Nombrar un supervisor o albacea. Si quieres ir un paso más allá, puedes designar a una persona que supervise que todo se cumple correctamente. Este “control” puede ser especialmente útil cuando se deja dinero destinado al cuidado del animal, para asegurarse de que realmente se utiliza con esa finalidad.
Acudir a asociaciones o protectoras. En caso de no tener a nadie cercano que pueda hacerse cargo, existe la opción de designar a una asociación o entidad especializada en protección animal. Incluso puedes acompañar esta decisión con una aportación económica para cubrir los gastos de tu mascota.
Eso sí, es recomendable contactar previamente con la entidad para confirmar que puede asumir ese compromiso.
¿Qué pasa si no dejas nada previsto? Si no haces testamento o no incluyes ninguna previsión sobre tu mascota, la ley establece que pasará a tus herederos. Esto puede generar varios problemas:
• Que nadie quiera o pueda hacerse cargo
• Conflictos familiares sobre quién debe asumir esa responsabilidad
• O, en el peor de los casos, que el animal termine en una protectora
Además, esa decisión puede no tener nada que ver con lo que tú habrías querido.

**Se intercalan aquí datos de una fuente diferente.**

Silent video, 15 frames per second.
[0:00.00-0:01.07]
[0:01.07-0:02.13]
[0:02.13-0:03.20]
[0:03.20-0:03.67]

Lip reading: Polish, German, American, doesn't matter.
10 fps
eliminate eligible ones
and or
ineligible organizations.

La importancia de un testamento bien redactado: Uno de los errores más habituales es intentar resolver estas cuestiones sin asesoramiento, utilizando modelos genéricos o redactando cláusulas poco claras.
Para evitar problemas, es fundamental que el testamento:
• Identifique correctamente a la mascota (nombre, microchip…)

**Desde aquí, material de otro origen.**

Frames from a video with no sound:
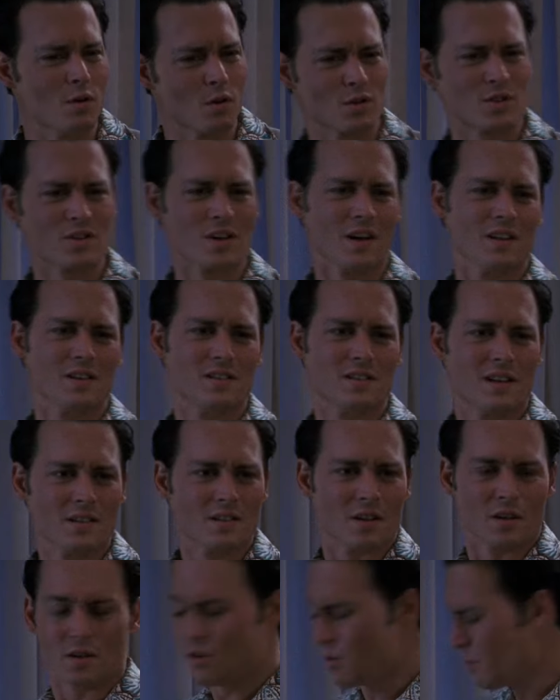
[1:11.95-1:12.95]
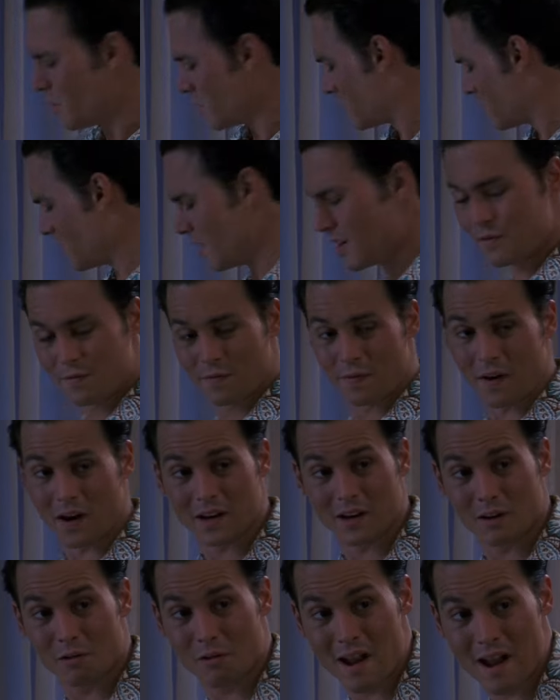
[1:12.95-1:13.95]
you know Sonny's sense of humor. Sonny
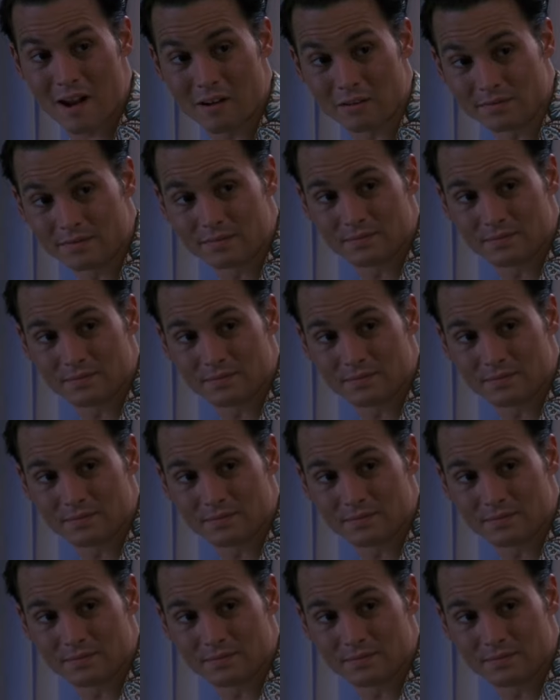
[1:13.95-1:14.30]
fucking around.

• Designe claramente al cuidador
• Establezca los recursos económicos necesarios
• Prevea alternativas si algo falla (por ejemplo, un sustituto)
Una buena redacción no solo garantiza que se cumpla tu voluntad, sino que evita conflictos futuros.
Proteger también es planificar. Incluir a tu mascota en tu testamento no es una excentricidad, sino una muestra de responsabilidad.
Porque, al final, se trata de asegurar que quien ha dependido de ti durante años siga estando cuidado, protegido y en un entorno adecuado.
Y eso, en muchos casos, es uno de los legados más importantes que puedes dejar.
Si tienes dudas sobre cómo hacerlo en tu caso concreto, contar con asesoramiento especializado te permitirá adaptar todas estas opciones a tu situación personal y tomar decisiones con tranquilidad.